Problem: Print the records below exactly, from the line containing "(144.17 s to 145.07 s)" down to the line containing "(154.07 s to 154.97 s)", both lines included, and omit every picture.

Given data:

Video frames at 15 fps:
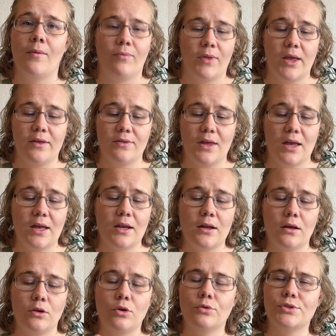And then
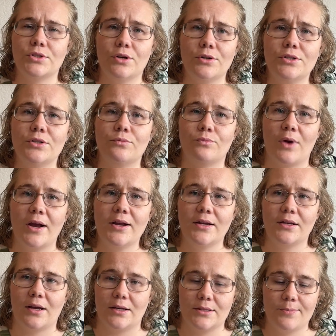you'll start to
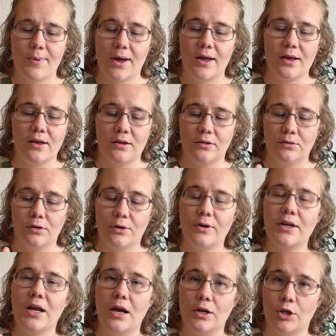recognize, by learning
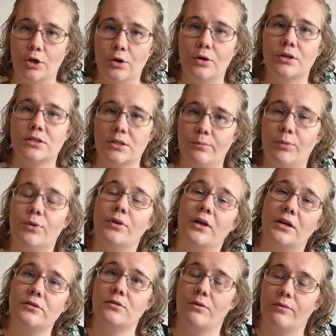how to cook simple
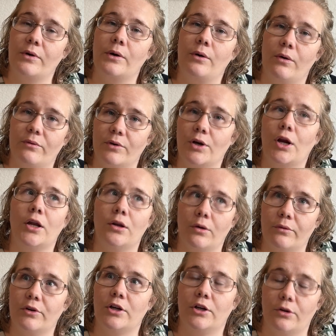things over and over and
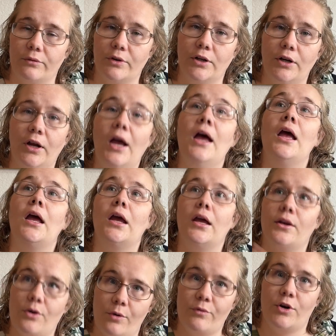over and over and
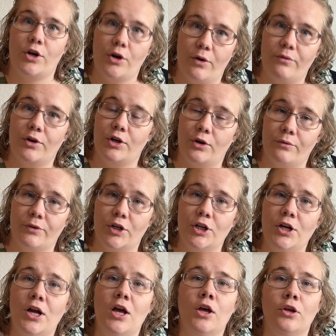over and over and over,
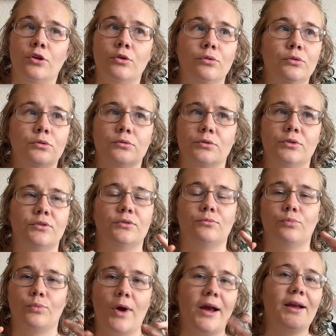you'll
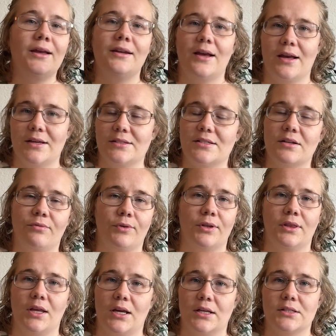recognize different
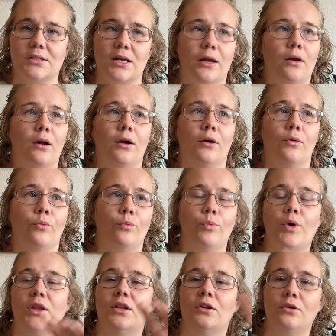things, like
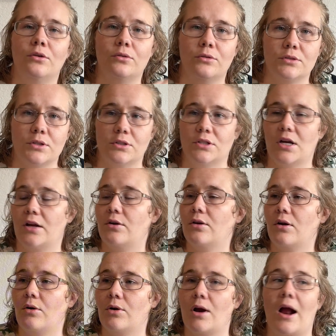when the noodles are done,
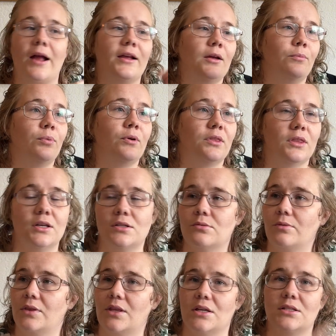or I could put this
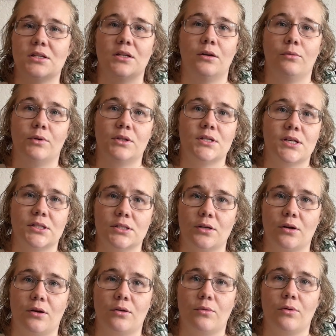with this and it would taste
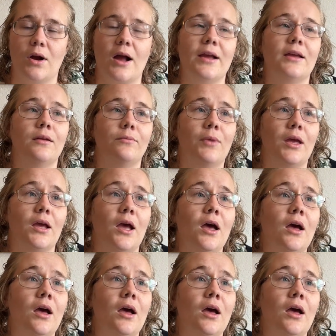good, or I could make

...

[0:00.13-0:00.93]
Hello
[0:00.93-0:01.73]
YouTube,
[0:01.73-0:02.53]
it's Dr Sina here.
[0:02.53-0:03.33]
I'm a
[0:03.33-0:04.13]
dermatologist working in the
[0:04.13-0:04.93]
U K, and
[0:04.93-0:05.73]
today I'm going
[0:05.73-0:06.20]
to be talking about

---

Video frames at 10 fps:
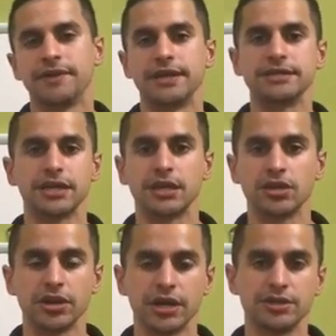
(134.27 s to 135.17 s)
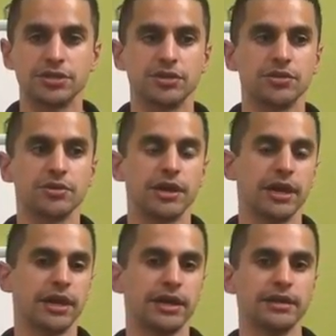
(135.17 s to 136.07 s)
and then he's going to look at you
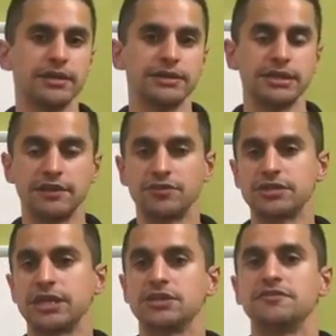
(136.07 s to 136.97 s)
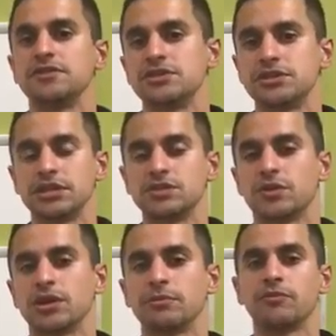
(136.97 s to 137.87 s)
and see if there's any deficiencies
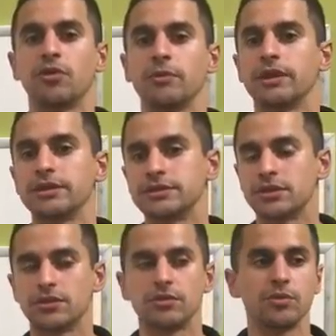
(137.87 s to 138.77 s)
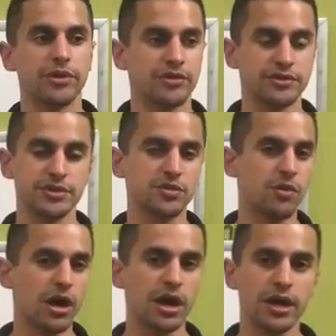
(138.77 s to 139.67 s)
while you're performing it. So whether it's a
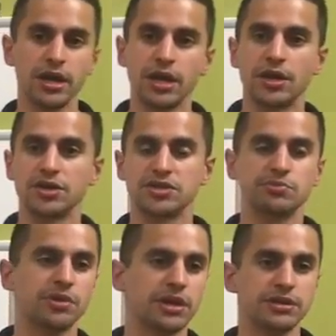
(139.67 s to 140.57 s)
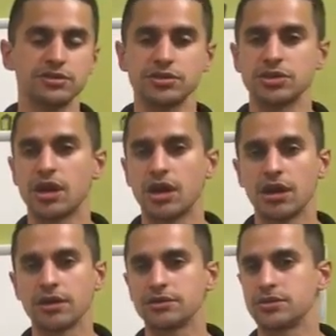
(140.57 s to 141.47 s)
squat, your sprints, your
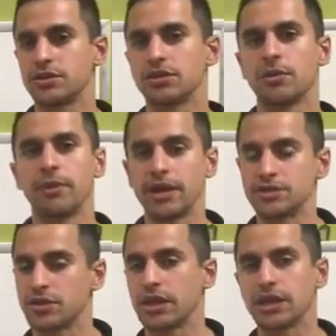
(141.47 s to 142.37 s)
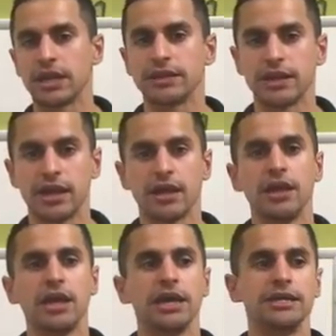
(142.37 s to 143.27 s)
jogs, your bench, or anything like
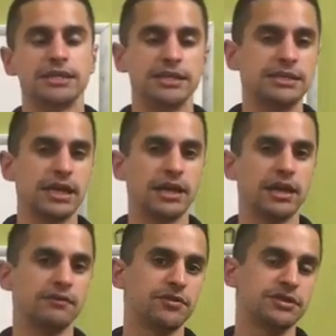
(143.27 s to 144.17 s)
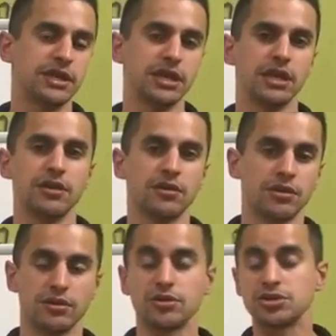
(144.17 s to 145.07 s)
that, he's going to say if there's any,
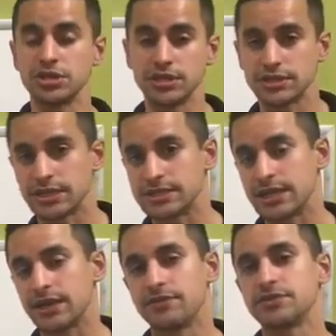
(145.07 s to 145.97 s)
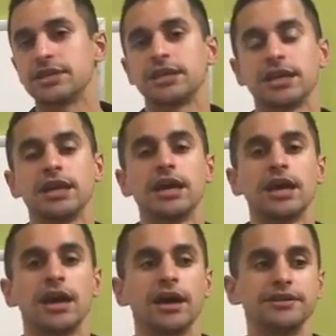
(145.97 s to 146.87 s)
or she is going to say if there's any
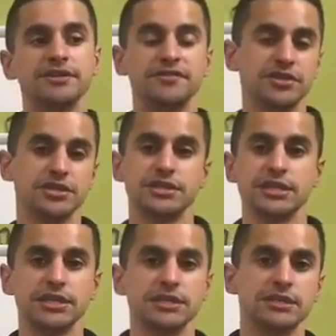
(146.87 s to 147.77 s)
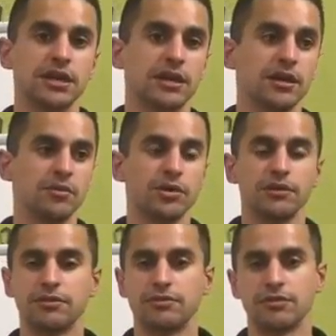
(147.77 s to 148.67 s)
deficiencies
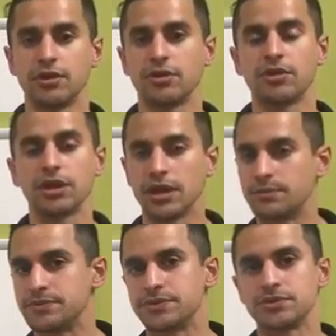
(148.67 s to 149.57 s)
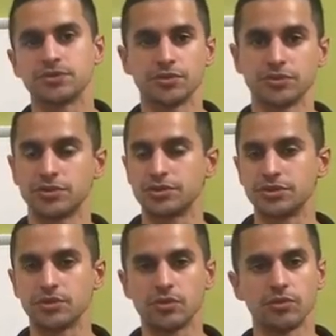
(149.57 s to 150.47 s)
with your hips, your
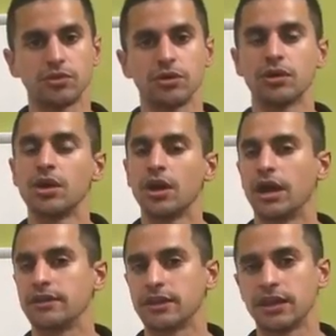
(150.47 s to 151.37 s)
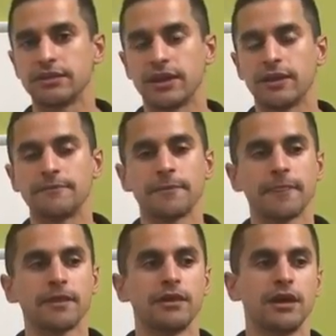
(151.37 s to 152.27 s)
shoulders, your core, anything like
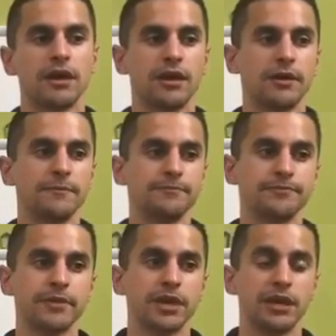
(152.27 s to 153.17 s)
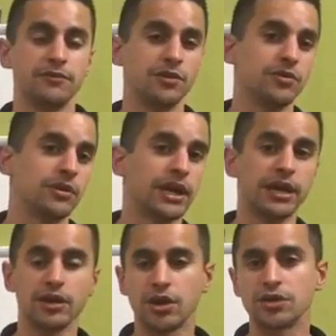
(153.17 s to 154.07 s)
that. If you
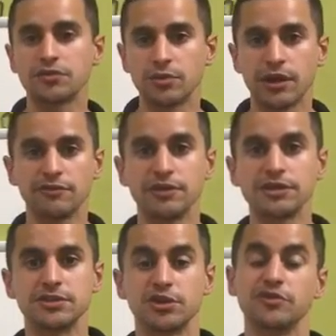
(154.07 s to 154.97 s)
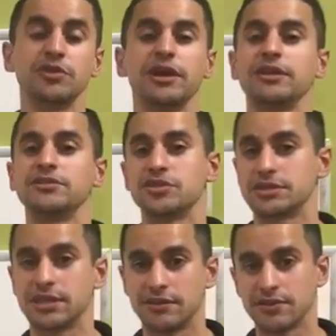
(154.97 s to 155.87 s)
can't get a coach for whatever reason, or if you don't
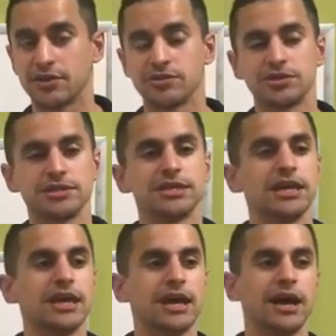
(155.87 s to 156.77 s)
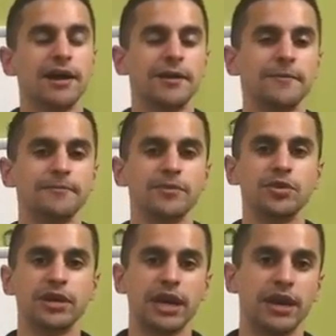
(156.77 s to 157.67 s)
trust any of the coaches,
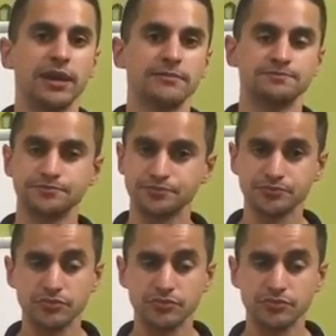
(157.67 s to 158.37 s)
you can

Exercise result:
(144.17 s to 145.07 s)
that, he's going to say if there's any,
(145.07 s to 145.97 s)
(145.97 s to 146.87 s)
or she is going to say if there's any
(146.87 s to 147.77 s)
(147.77 s to 148.67 s)
deficiencies
(148.67 s to 149.57 s)
(149.57 s to 150.47 s)
with your hips, your
(150.47 s to 151.37 s)
(151.37 s to 152.27 s)
shoulders, your core, anything like
(152.27 s to 153.17 s)
(153.17 s to 154.07 s)
that. If you
(154.07 s to 154.97 s)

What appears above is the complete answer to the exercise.